Return exactly, please, the lines from the one containing "[0:03.60-0:04.50]" to the last line of the entries below, and nothing else, leaving pictures out.

Saved data entries
--

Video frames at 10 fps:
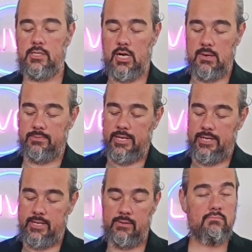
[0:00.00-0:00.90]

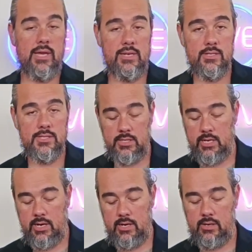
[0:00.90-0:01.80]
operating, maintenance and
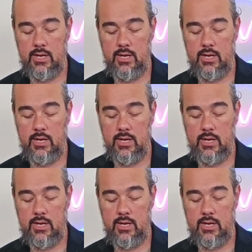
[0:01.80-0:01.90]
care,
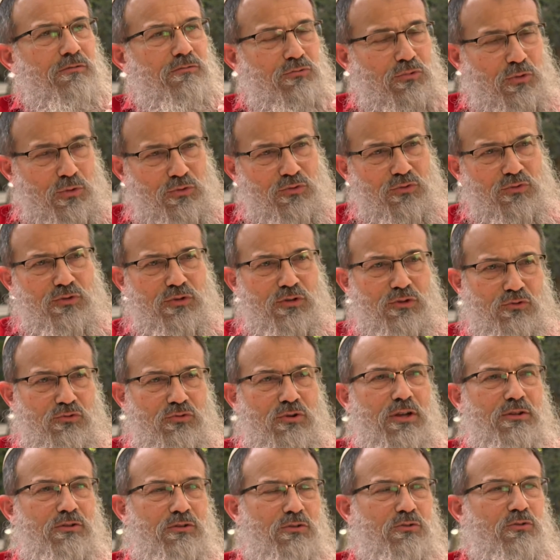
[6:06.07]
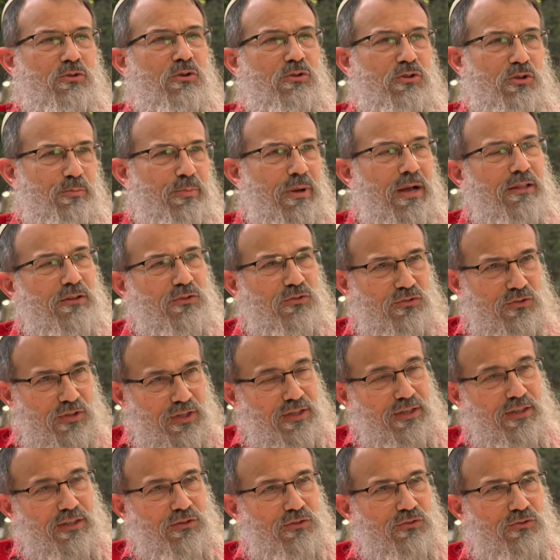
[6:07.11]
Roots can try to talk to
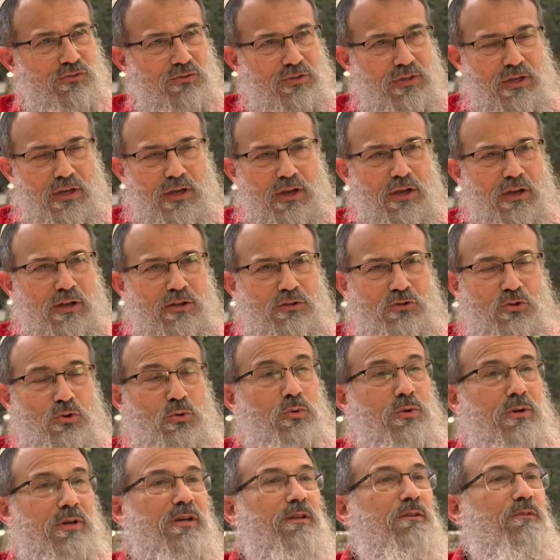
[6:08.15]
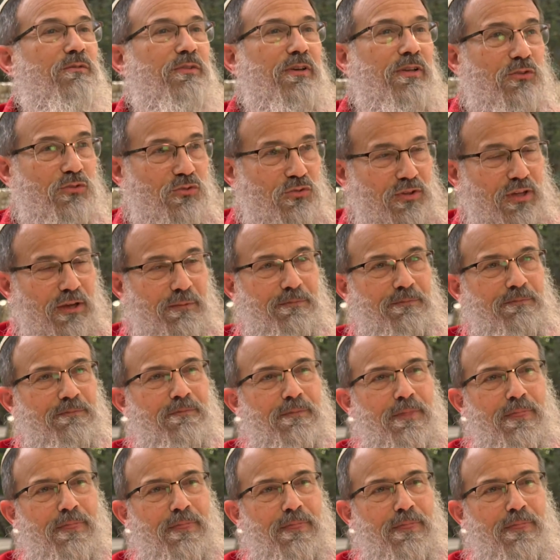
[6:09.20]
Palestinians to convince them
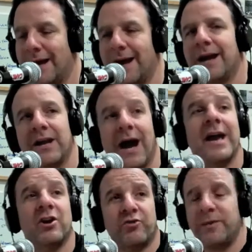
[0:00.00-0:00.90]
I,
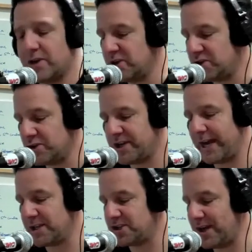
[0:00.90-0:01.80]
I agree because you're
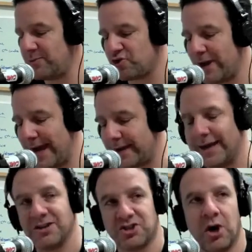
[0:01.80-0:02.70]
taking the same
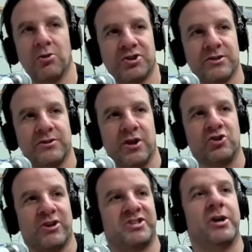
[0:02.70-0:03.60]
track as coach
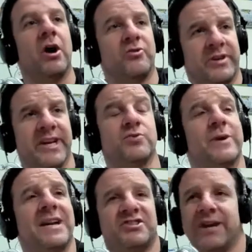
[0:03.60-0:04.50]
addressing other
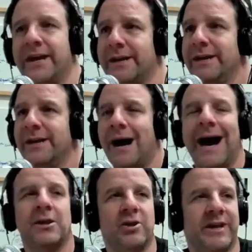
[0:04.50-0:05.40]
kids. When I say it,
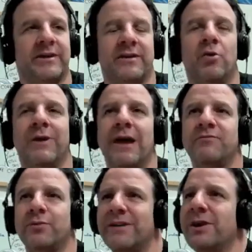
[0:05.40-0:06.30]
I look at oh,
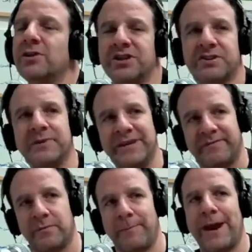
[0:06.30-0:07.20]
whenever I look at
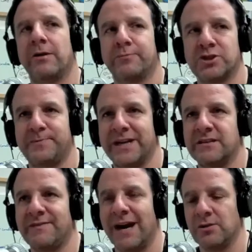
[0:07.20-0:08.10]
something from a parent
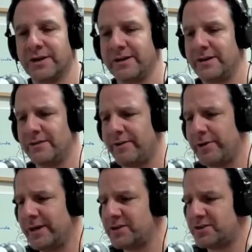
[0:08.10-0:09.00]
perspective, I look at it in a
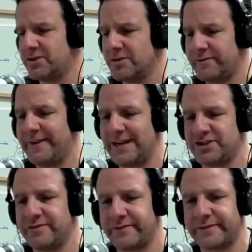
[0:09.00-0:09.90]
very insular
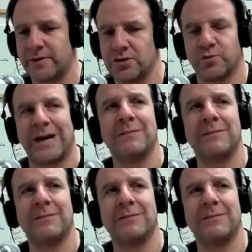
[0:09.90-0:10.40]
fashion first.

--

# Response below
[0:03.60-0:04.50]
addressing other
[0:04.50-0:05.40]
kids. When I say it,
[0:05.40-0:06.30]
I look at oh,
[0:06.30-0:07.20]
whenever I look at
[0:07.20-0:08.10]
something from a parent
[0:08.10-0:09.00]
perspective, I look at it in a
[0:09.00-0:09.90]
very insular
[0:09.90-0:10.40]
fashion first.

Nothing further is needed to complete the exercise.